The solution? Government should introduce a time served system in which higher standards are sought thus reducing the opportunity for shortcuts to be taken. Employers should be more effectively engaged to ensure that training (particularly that which is funded by Government) actually fits the needs of their business. Finally, we all need to understand that training individuals is not simply a philanthropic exercise, unless we treat it as having real value it will regarded as having none.

It is all too easy to question the credibility of vocational qualifications but the truth is that they are important to the future development of our businesses and the people who work in them. Qualifications alone are not the answer, nonetheless, we all need to do more to ensure that they are challenging and appropriate. We all need to value and support the development of higher level skills, if we do they will be held in higher regard by those achieving them. They in turn will make a greater contribution to the businesses for which they work.

Thursday 11 August 2011

Long term solutions not blame

The recent riots in London and elsewhere have, rightly, attracted enormous condemnation of those concerned in the looting, arson, theft and other forms criminality. Whatever challenges, real or imagined, the participants face there can be no conceivable excuse for their actions and I for one hope that the courts treat those that come before them in an exemplary fashion. The indiscriminate and unprovoked attacks on people in their homes, and while working in their businesses, has been truly sickening.

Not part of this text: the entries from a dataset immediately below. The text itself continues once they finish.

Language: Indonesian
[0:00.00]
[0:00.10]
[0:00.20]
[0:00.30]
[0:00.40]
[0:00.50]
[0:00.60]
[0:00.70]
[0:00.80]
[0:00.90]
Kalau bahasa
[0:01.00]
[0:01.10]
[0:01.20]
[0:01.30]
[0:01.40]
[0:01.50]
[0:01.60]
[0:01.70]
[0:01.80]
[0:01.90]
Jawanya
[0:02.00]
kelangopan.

Apart from having to witness a variety of atrocious occurrences I guess the next thing we will be forced to endure will be the in-fighting amongst politicians of all parties whose horizons do not go beyond the next election. It didn’t take long to start and, no doubt, the bickering will grow in intensity during the coming weeks and months. So and so didn’t come back from their holidays soon enough; the cuts and withdrawal of benefits/EMA/community support were bound to result in these poor disenfranchised souls feeling the need to steal the latest 55” TV/i-pad/i-pod or whatever else took their fancy. Before any attempt is made to find solutions the game will largely be about ensuring that no blame attaches to them and, wherever possible, as much mud as possible is slung at the other side. The truth is that these examples of appalling behaviour were not caused by politicians of any party the responsibility lies fairly and squarely upon the shoulders of those who took part.

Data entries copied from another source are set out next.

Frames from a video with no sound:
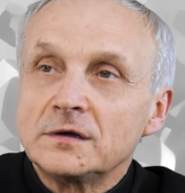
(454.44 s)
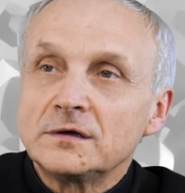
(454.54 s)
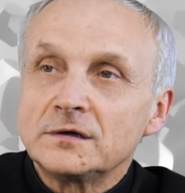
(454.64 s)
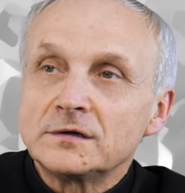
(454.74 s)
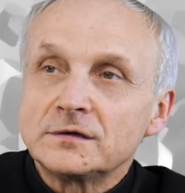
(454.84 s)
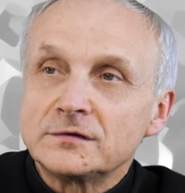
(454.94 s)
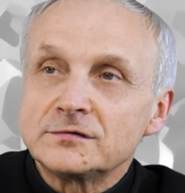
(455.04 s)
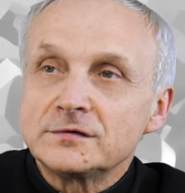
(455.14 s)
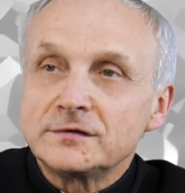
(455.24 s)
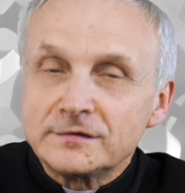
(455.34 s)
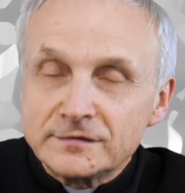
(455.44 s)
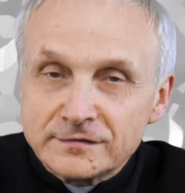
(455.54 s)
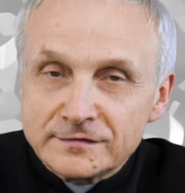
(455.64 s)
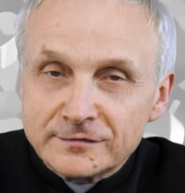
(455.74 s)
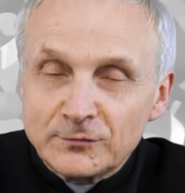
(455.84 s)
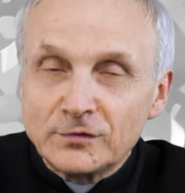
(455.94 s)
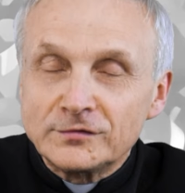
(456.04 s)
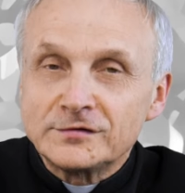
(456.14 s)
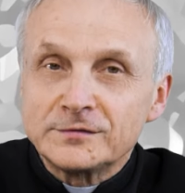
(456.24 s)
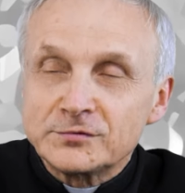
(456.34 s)
E, czyli
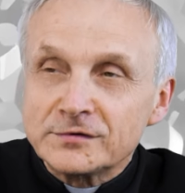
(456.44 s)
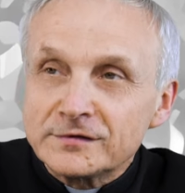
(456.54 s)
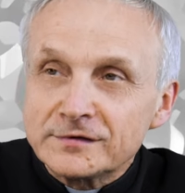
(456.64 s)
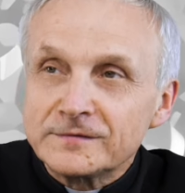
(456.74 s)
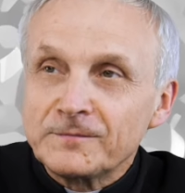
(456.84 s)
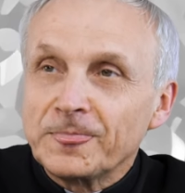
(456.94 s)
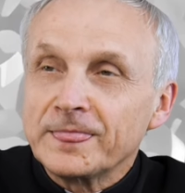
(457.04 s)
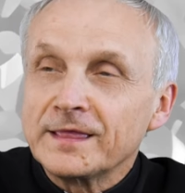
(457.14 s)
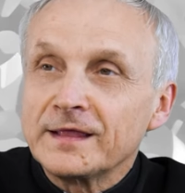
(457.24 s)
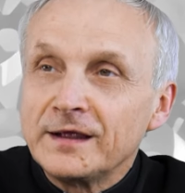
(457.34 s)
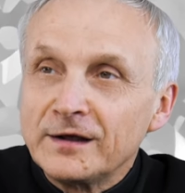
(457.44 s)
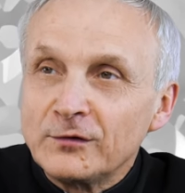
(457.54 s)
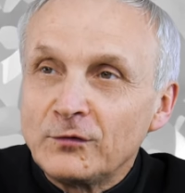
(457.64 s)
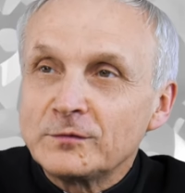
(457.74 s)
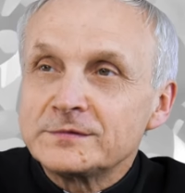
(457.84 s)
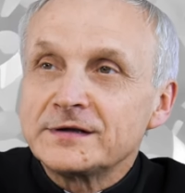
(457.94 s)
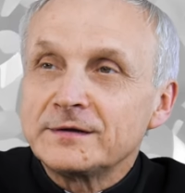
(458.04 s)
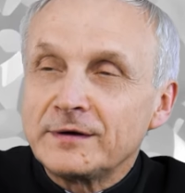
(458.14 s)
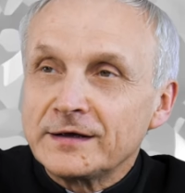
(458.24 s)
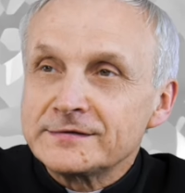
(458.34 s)
skłoni się przed mm, górnym
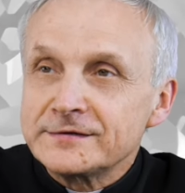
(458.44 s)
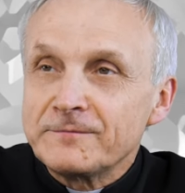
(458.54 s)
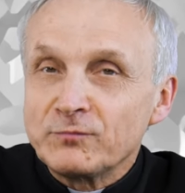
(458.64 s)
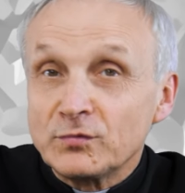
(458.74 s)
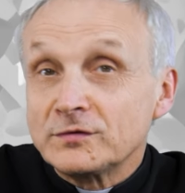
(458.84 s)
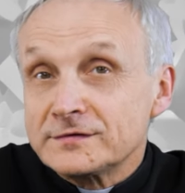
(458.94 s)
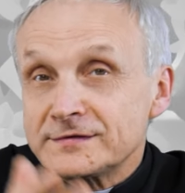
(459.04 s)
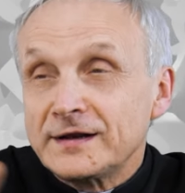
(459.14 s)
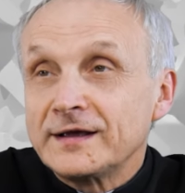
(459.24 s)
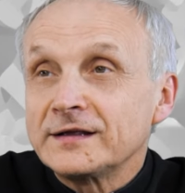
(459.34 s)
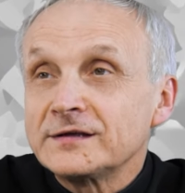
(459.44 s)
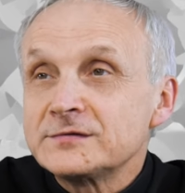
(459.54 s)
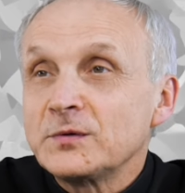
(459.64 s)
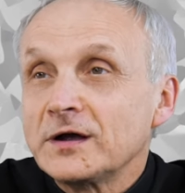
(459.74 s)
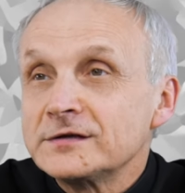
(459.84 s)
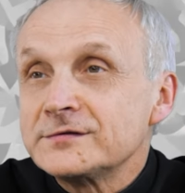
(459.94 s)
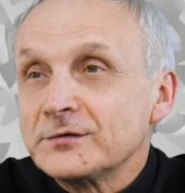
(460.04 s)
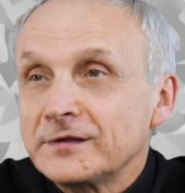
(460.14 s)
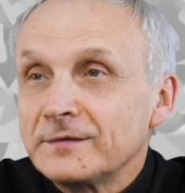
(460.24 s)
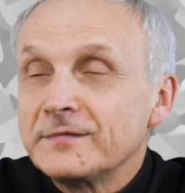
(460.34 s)
celebransem, bo to z daleka nie słychać, co
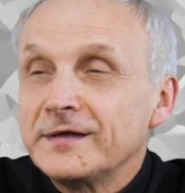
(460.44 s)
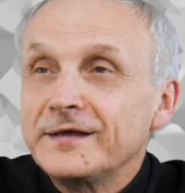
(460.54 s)
on tam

Despite recognising that politicians are not directly to blame it is clear that they do have a role in developing strategies that will make it less likely that these riots recur. The job to be done is enormous and will not be concluded following the uncovering of some form of miraculous ‘silver bullet’ nor, in my view, will solutions be found in committing the police to attending yet more community meetings.

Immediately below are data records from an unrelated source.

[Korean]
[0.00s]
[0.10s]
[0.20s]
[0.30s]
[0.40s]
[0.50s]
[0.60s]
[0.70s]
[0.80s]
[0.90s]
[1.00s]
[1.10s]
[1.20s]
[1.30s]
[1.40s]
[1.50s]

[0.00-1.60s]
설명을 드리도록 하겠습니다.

My Grandmother was fond of reminding me that ‘the devil makes work for idle hands’ so maybe the starting point should be to find these people work. The flaw in that idea, though, is that most seem to be unemployable, unable or unwilling to speak in understandable English and largely of the view that the world owes them a living. On the latter point the world owes them nothing they are not prepared to work for and it is most certainly not incumbent on employers to conform to their strange twisted view of life.
Are they lost causes? Some may be but hopefully most can be redeemed, although this won’t happen if we excuse their every misdemeanour. In the meantime we desperately need to be working on those who are likely to follow them to ensure that they develop respect for themselves and others.
In the short term we need the government to do all it can to support all the businesses affected to get back on their feet and their staff back into work, more profound solutions will take a great deal longer.